*Task brief*
Leave the pictures out. Retype exactly the lines below from the one containing "[00:00:00.00 to 00:00:01.04]" through the one containing "Lip reading: It's", and no others.

*Records for this task*
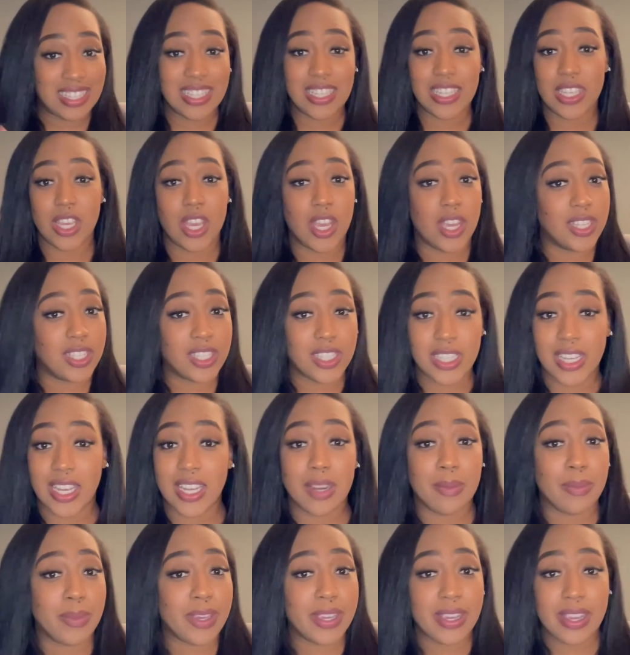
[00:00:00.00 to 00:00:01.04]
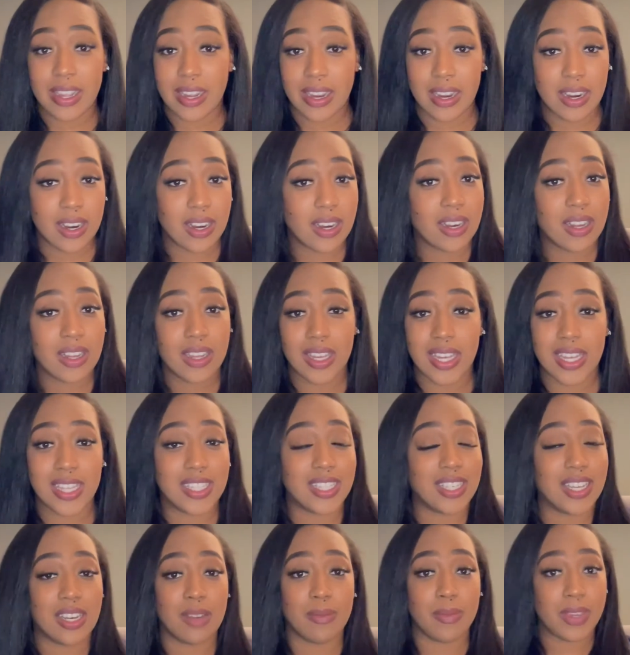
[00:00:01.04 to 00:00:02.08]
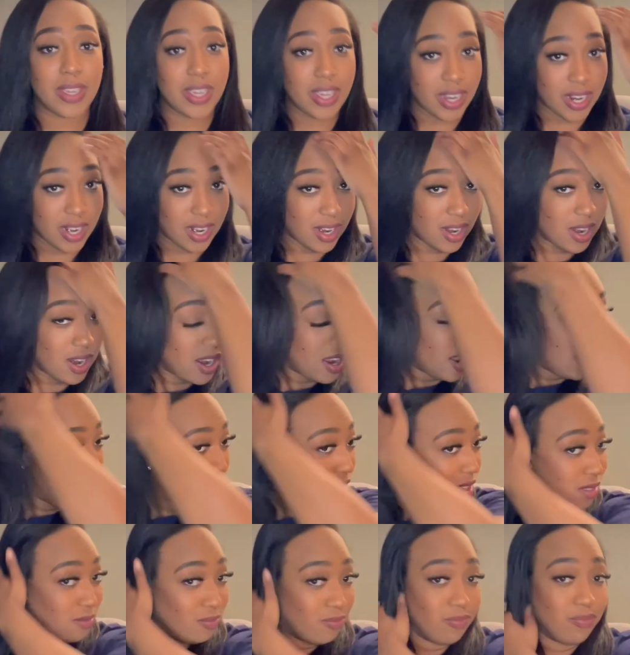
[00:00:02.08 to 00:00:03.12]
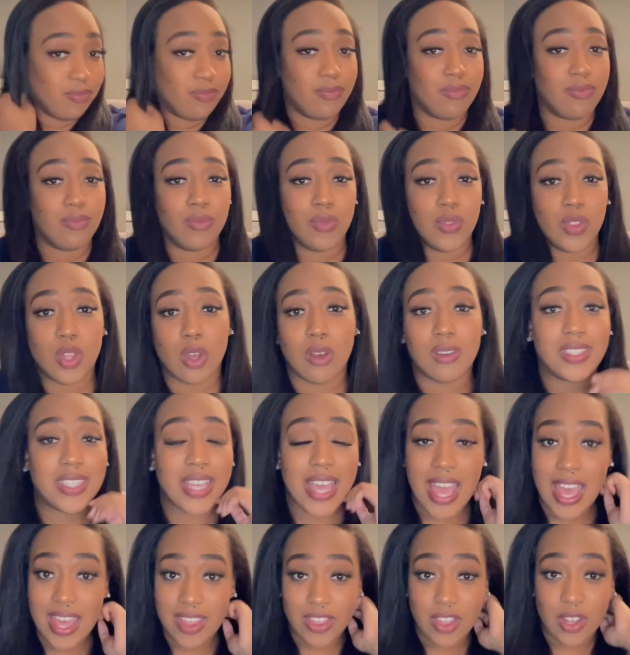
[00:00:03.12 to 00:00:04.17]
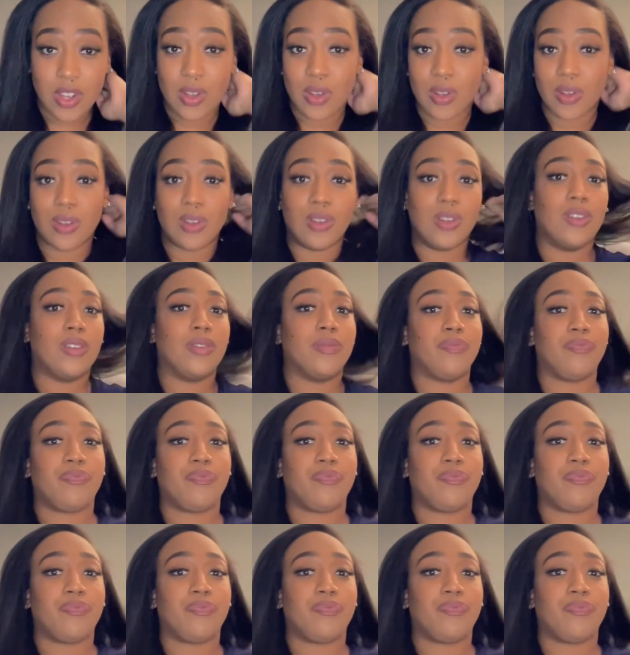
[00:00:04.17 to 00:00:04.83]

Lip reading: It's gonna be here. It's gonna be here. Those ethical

...

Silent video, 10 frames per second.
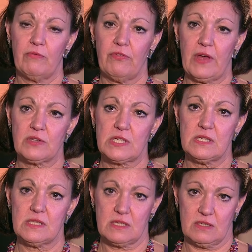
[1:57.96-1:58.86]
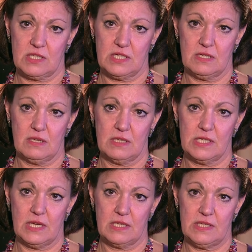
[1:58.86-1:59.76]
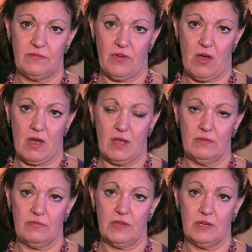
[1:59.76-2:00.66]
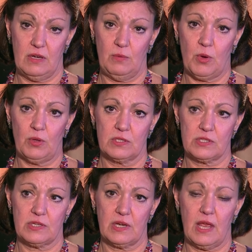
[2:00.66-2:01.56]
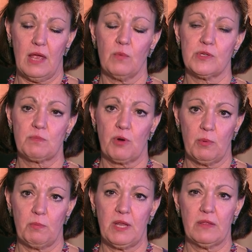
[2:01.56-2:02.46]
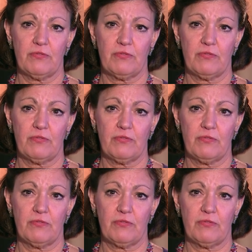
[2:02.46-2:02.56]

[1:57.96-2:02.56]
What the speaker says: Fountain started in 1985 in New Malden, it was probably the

*Response*
[00:00:00.00 to 00:00:01.04]
[00:00:01.04 to 00:00:02.08]
[00:00:02.08 to 00:00:03.12]
[00:00:03.12 to 00:00:04.17]
[00:00:04.17 to 00:00:04.83]

Lip reading: It's gonna be here. It's gonna be here. Those ethical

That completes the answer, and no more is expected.